Alors oui, il faut remettre dès aujourd’hui le travail au coeur du jeu économique. En France, cela sera probablement relativement long, car cela signifie rompre avec une évolution ancrée depuis envrion un siècle, qui veut que l’amélioration de la productivité (réelle ou fantasmée ?) aille de paire avec une diminution du travail… Il y a du… travail pour changer tout cela !

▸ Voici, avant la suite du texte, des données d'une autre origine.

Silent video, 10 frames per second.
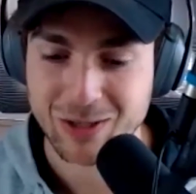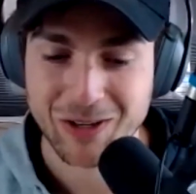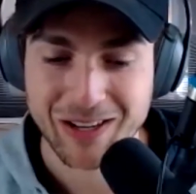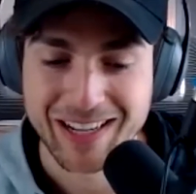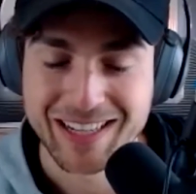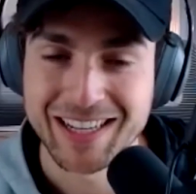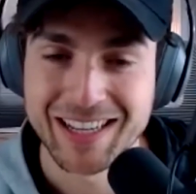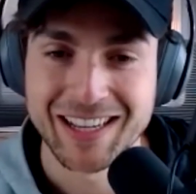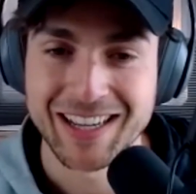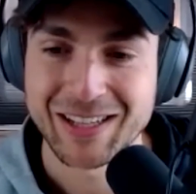not
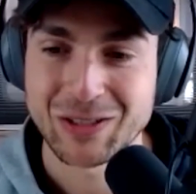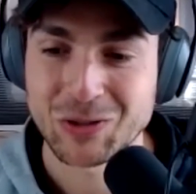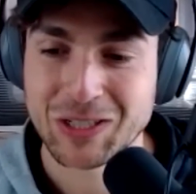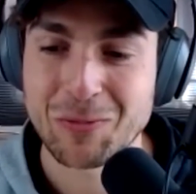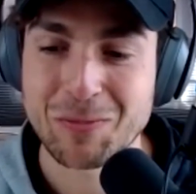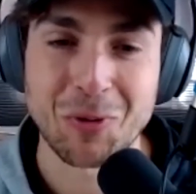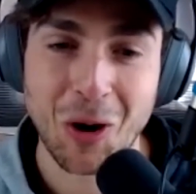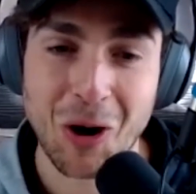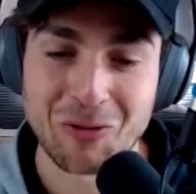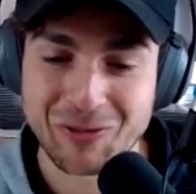to scare people
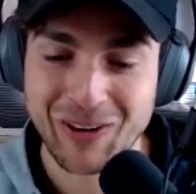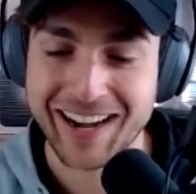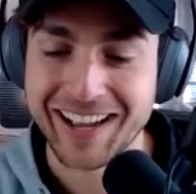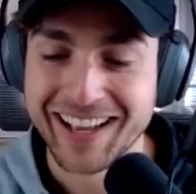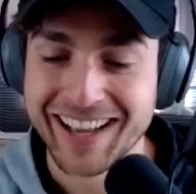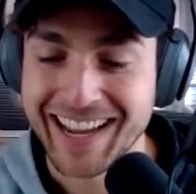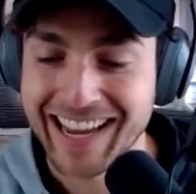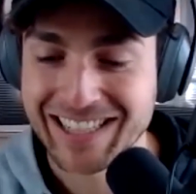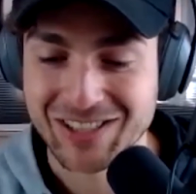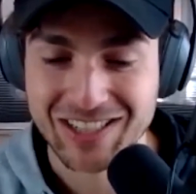off, right?
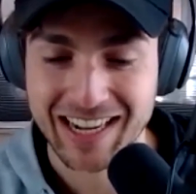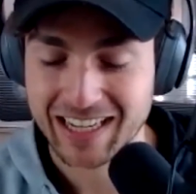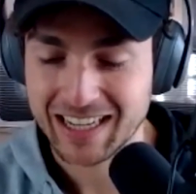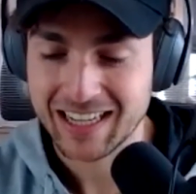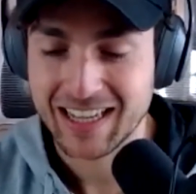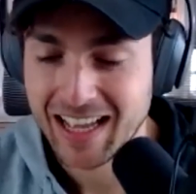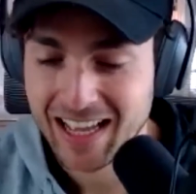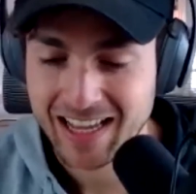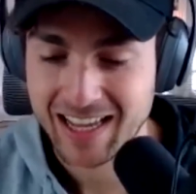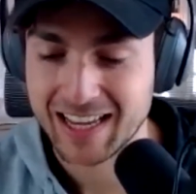It's just like,
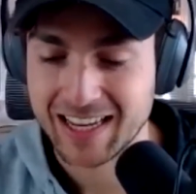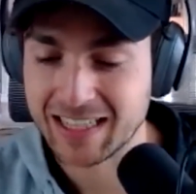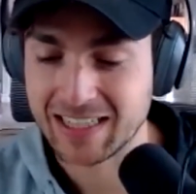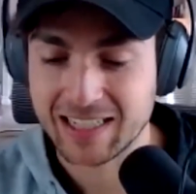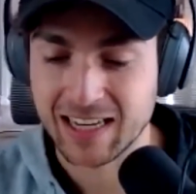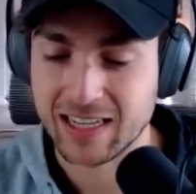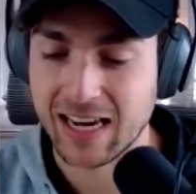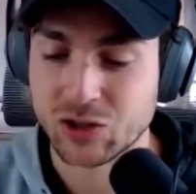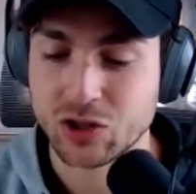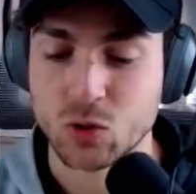yeah,
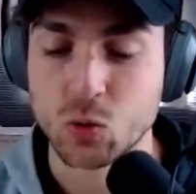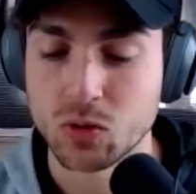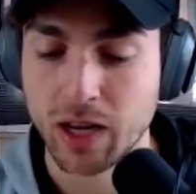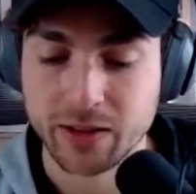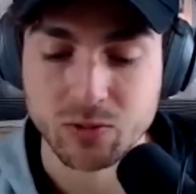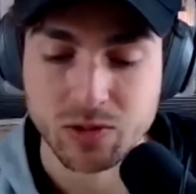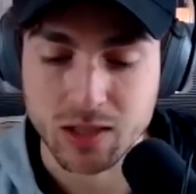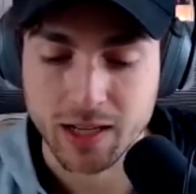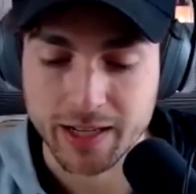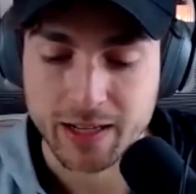it's just cool, like to see
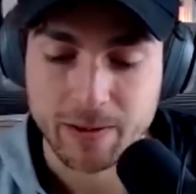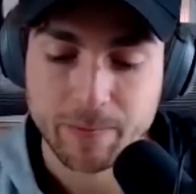likeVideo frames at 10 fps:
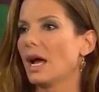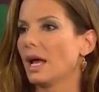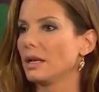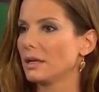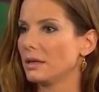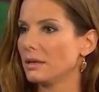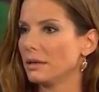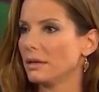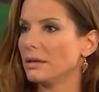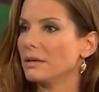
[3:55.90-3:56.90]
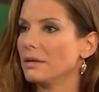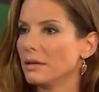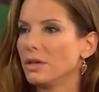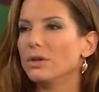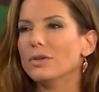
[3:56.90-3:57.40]
Eventually, it came
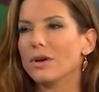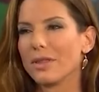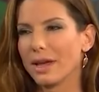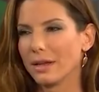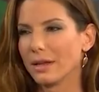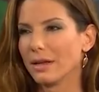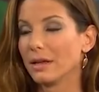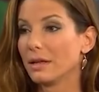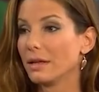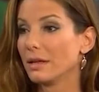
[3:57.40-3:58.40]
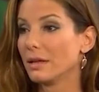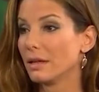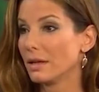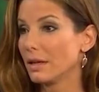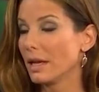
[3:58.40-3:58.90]
to this awkward dialogue.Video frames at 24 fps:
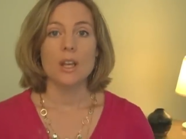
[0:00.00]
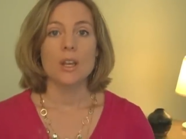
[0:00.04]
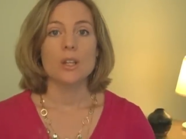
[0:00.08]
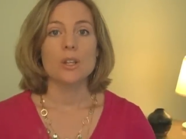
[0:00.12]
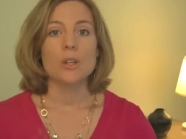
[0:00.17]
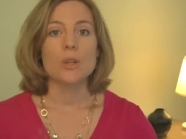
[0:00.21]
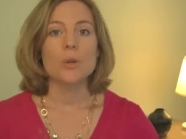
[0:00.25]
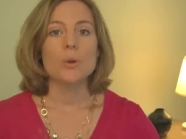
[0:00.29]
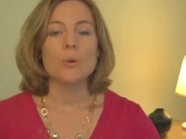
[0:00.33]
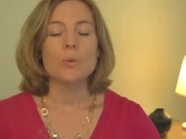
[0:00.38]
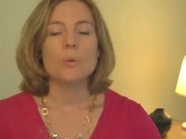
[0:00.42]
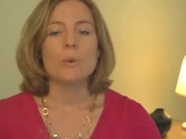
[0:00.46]

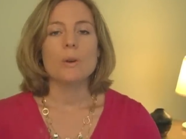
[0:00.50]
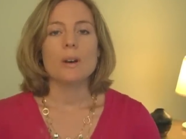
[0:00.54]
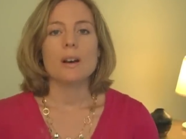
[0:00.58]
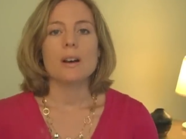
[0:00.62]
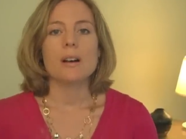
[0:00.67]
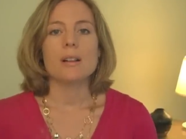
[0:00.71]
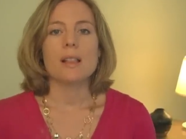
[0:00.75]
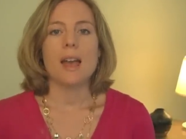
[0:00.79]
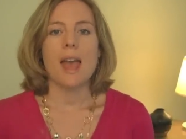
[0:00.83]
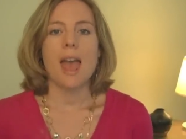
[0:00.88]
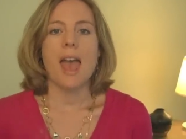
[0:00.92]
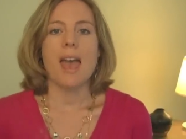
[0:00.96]
you
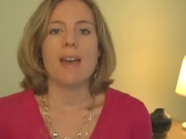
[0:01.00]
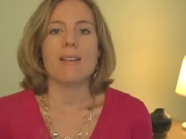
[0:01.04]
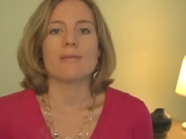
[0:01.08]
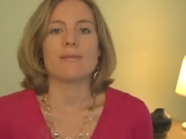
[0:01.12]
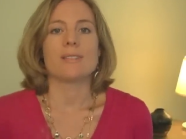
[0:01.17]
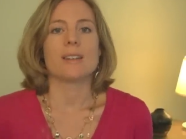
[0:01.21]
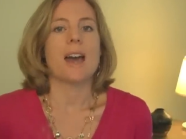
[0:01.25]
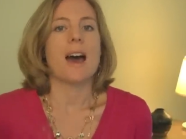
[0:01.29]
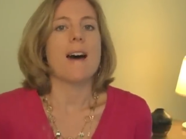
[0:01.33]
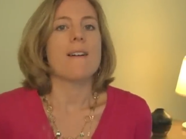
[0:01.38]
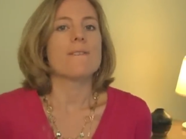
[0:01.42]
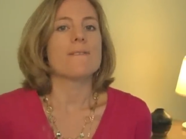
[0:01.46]
will have
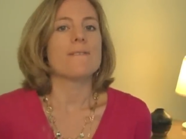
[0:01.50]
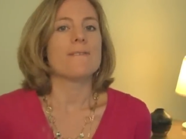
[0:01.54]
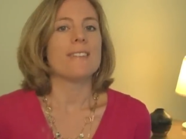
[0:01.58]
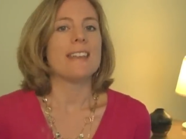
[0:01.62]
gut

PS : c’est marrant, mais le code pour la publication de mon commentaire est “obolo”… ça sonne un peu comme “au boulot”…. :p
Il n’y a pas, bien entenudu, derrière la volonté de défendre des acquis sociaux, de pensée impérialiste. C’est certain. Mais pourtant, inconsciemment, il y a dans l’esprit de tous, ce fameux sens de l’histoire, aussi judéo-chrétien que progressiste et socialiste. C’est ce sens de l’histoire qui nous a conduit à nous endetter pour maintenir, voire faire monter encore notre prétention à l’assistance et à l’oisiveté, qui en revanche n’ont rien de Judéo Chrétien (35H et RTT, 5ème semaine de congès…). D’autres que nous l’ont fait par la recherche de fortune rapide (les traders, les spéculateurs, y compris immobiliers), dans le monde anglo-saxon. Finalement, je ne vois pas beaucoup de différence dans les intentions. La conséquence est d’hériter d’une dette publique à la place d’une dette privée.
Le résultat était malheureusement induit. Travaillant moins et exigeant plus, il a fallu prendre l’argent ailleurs. Pourquoi pas celui généré par les fabuleux excédents de l’économie chinoise et l’étau monétaire de Pékin ? La dette européenne envers la Chine grimpe, confortée par la crise et la captation par un oligopole de nations (Allemagne, Chine, Brésil, Russie) de tous les excédents commerciaux du monde. Ces états là se bercent mois d’illusions que les autres.
Le triple A, dans ce contexte, est l’arme des pays qui s’endettent dans leur propre devise. Il les condamne comme pays producteurs mais les sauvent en tant qu’emprunteurs, en leur permettant de générer des appels considérables au marché monétaire dans leur propre devise, la maintenant artificiellement au plus haut.
Si le triple A pète, tout pète. C’est lui qui est la clef de voute de cette équation complexe. Créé et administré par et pour les besoins des occidentaux, c’est un instrument politique et non économique qui valide mon analyse. De leur côté, les salariés européens ne veulent pas comprendre la réalité. C’est un peu comme si 2 siècles d’éducation de masse n’avait servi à rien et que l’obsurantisme religieux, qui nous fait croire en des lendemains meilleurs s’était réfugié dans la dette souveraine.
Aujourd’hui internet bouscule tous les paradigmes. Ils ont tendance à s’écrouler beaucoup plus vite que dans le passé. C’est lui qui rend les gens plus lucides et leur permet de discerner la vérité derrière les veaux d’or politico-médiatiques.